Generating a realistic 3D model of an object out from 2D data represents a challenging task and this problem has been explored by many researchers in the past. The creation and rendering of a high-quality 3D model are itself challenging and estimating the 3D object shape out of a 2D image is a very difficult task. People have been trying to address this issue, especially while trying to digitize virtual humans (in many different contexts ranging from video games to medical applications). Although there has been an enormous success, the generation of high-quality, realistic 3D object models is still not a solved problem. Talking about human shape modeling, there has been a great success in constructing human face but for example much less in generating 3D hair models.
This problem (of generating 3D hair models) has been addressed recently by researchers from University of Southern California, USC Institute for Creative Technologies, Pinscreen, Microsoft Research Asia, who propose a deep learning based method for 3D hair reconstruction from a single 2D unconstrained image.
Different from previous approaches, the proposed method based on Deep Learning is, in fact, able to directly generate hair strands instead of volumetric grids or point cloud structures. The new approach, according to the authors achieves state-of-the-art performance on resolution and quality and brings significant improvement in speed and storage costs. Moreover, as a very important contribution, the model in the proposed method actually provides the smooth, compact and continuous representation of hair geometry and this enables smooth sampling and interpolation.
The Method
The proposed approach consists of three steps:
- Preprocessing that calculates the 2D orientation field of the hair region.
- A deep neural network that takes the 2D orientation field and outputs generated hair strands (in a form of sequences of 3D points).
- A reconstruction step that generates a smooth and dense hair model.

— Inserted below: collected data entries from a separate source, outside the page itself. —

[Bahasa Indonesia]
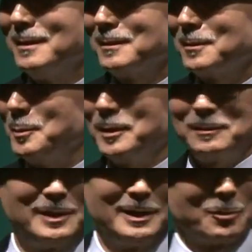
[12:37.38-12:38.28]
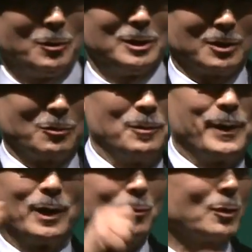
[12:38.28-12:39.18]
Sehingga Anda tidak
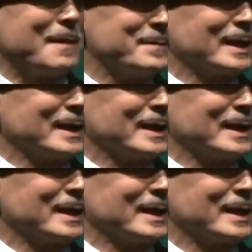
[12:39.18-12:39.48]
berhadapan dengan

As mentioned before, the first step is the actual preprocessing of the image where the authors want to obtain the 2D orientation field but only of the hair region part. Therefore, the first filter is actually extracting the hair region. It is done using a robust pixel-wise hair mask on the portrait image. After that Gabor filters are used to detect the orientation and construct the pixel-wise 2D orientation map. It is also worth to note that the researchers use undirected orientation being only interested in the orientation but not the actual hair growth direction. In order to better improve the result on segmenting the hair region, they also apply a human head and body segmentation masks. Finally, the output of the preprocessing step is 3 x 256 x 256 image where the first two image channels encode the colour-coded orientation and the third one is the actual segmentation.
Deep Neural Network
Data Representation
The output of the hair prediction network is a hair model which is represented with sequences of ordered 3D points corresponding to each modeled hair strand. In the experiments, the size of each sequence is 100 3D points each of them containing attributes of position and curvature. Thus, a hair model would contain N number of strands (sequences).

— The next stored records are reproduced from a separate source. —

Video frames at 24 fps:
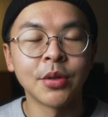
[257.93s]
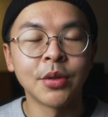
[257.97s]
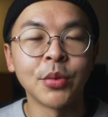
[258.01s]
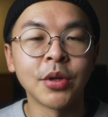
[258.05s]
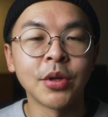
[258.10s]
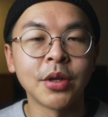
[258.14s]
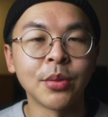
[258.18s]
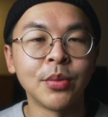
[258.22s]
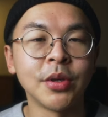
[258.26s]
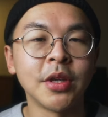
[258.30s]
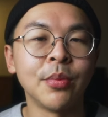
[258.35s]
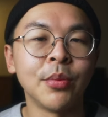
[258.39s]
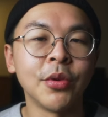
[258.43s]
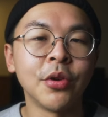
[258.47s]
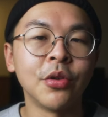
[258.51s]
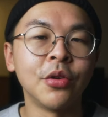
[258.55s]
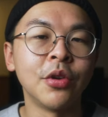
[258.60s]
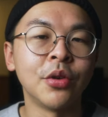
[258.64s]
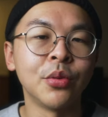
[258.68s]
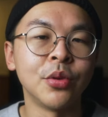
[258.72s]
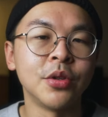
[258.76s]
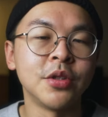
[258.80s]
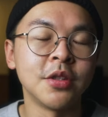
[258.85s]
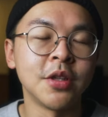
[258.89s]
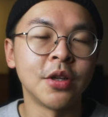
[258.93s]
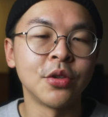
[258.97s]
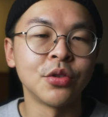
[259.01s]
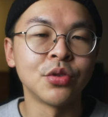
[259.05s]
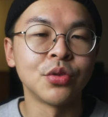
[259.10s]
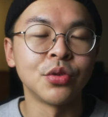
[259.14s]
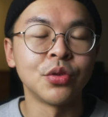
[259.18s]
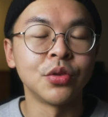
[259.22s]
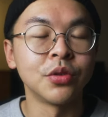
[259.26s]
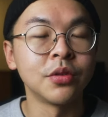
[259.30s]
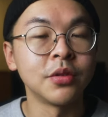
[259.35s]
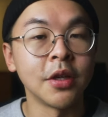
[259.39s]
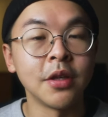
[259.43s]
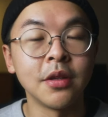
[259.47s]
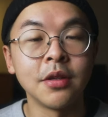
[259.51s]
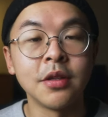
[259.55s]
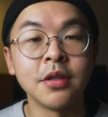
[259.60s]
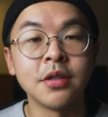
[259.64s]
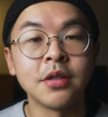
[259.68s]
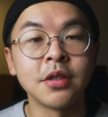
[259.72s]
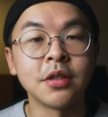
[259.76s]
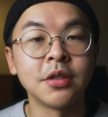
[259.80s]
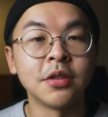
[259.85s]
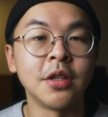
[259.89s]
那么根本也没有人会知道说，哎，
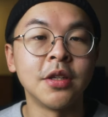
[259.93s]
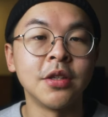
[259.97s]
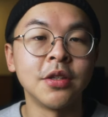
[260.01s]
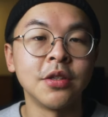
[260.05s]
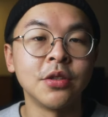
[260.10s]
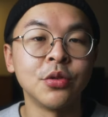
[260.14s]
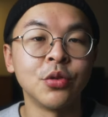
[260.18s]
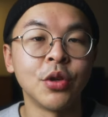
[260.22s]
你这个人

The input orientation image is first encoded into a high-level feature vector and then decoded to 32 x 32 individual strand-features. Then, each of these features is decoded to a hair geometry represented by positions and curvatures for each of the points in the strand.
Network Architecture
The employed network is taking the orientation image as input and gives two matrices as output: the positions and curvatures, as explained above. The network has an Encoder-Decoder convolutional architecture that deterministically encodes the input image into a latent vector of fixed size: 512. This latent vector, in fact, represents the hair feature which is then decoded by the decoder part. The encoder consists of 5 convolutional layers and a max pooling layer. The encoded latent vector is then decoded with the decoder which consists of 3 deconvolutional layers into multiple strand feature vectors (as mentioned above) and finally, an MLP is used to further decode the feature vectors into the desired geometry consisting of curvatures and positions.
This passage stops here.